In conclusion, Trinko case findings, notwithstanding all the grounded criticisms, seems to be a balanced and brave answer to the question at stake, taking in account the issues tied to the overlap of regulation and antitrust enforcement in terms of costs analysis, fear of false positives, wasteful litigation and optimisation and distribution of tasks between regulatory agencies and courts.

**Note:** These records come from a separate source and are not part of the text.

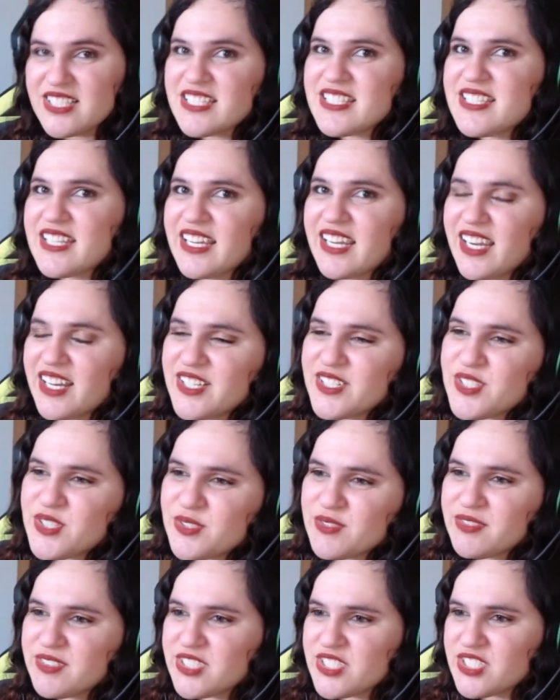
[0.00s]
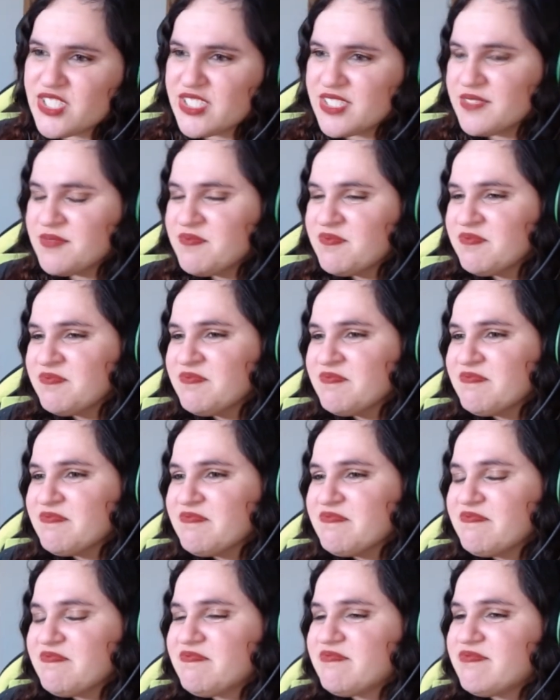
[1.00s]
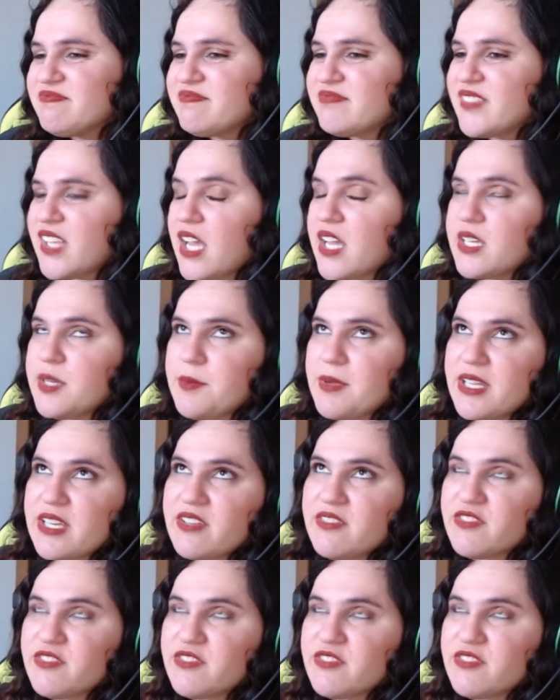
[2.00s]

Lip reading: just the cartoon version. The animated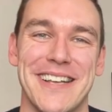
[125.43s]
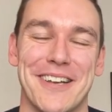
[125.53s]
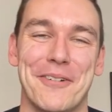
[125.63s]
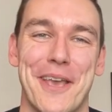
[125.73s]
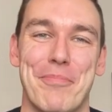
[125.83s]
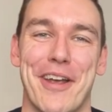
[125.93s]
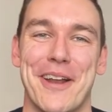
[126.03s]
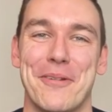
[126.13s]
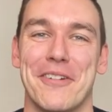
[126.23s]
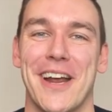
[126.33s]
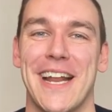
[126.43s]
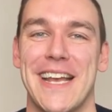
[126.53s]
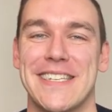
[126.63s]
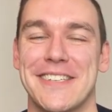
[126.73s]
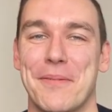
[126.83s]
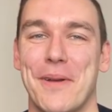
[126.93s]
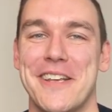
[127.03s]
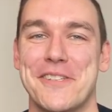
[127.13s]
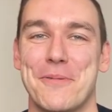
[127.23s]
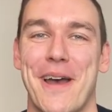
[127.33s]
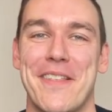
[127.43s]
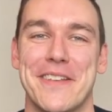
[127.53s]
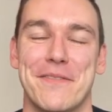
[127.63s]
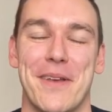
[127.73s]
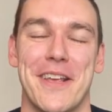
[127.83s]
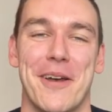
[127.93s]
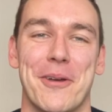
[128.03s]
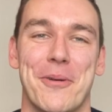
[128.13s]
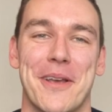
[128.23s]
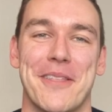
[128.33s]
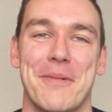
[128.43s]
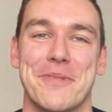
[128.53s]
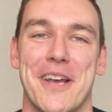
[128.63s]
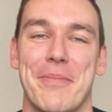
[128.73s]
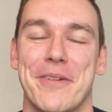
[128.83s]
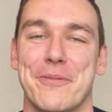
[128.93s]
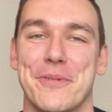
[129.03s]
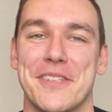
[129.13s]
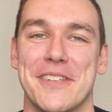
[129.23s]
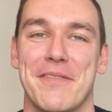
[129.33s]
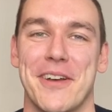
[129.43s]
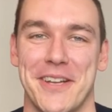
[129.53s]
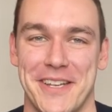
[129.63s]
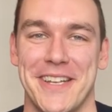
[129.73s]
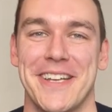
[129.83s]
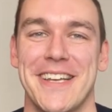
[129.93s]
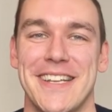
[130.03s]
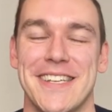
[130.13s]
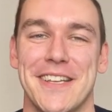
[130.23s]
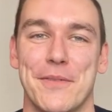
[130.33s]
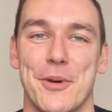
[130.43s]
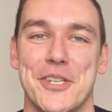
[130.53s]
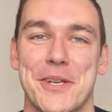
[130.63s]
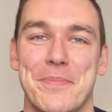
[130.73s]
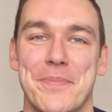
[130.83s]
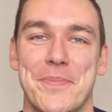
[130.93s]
I'll keep bringing you the Ray later, so please do whack this video a quick thumbs up. And of course, as ever, cheers for watching.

Although Supreme Court doesn’t indicate the conditions a regulatory system must have in order to preclude antitrust claims (but – in my opinion – if it had done so, it would have drawn even harder criticisms), Trinko case can be seen as a significant effort to re-design the relationship between regulation and competition, without taking for granted the supremacy of the latter over the former. For these reasons, I tend to agree with the J Scalia’s statement. Nevertheless, it seems to me that the Supreme Court approach suits better in a more unitary regulatory framework like the US one, while its application within the European boundaries might rise problems because of the weakness of national regulatory agencies and the resistance opposed by state members to the Commission efforts to liberalise utilities and create an internal market. In this regard, however, Trinko case findings could serve as an incentive for the European national governments to enhance and develop their regulatory systems in a more effective and competitive fashion, trying to avoid that kind of political interference that triggered the EU Commission’s interventionist approach just mentioned above.
 Howard A. Shelanski, The Case for Rebalancing Antitrust Regulation, 109 Mich. L. Rev. 683 (2011).
 Monti Giorgio, Managing the Intersection of Utilities Regulation and EC Competition Law (April 2008). LSE Legal Studies Working Paper No. 8/2008.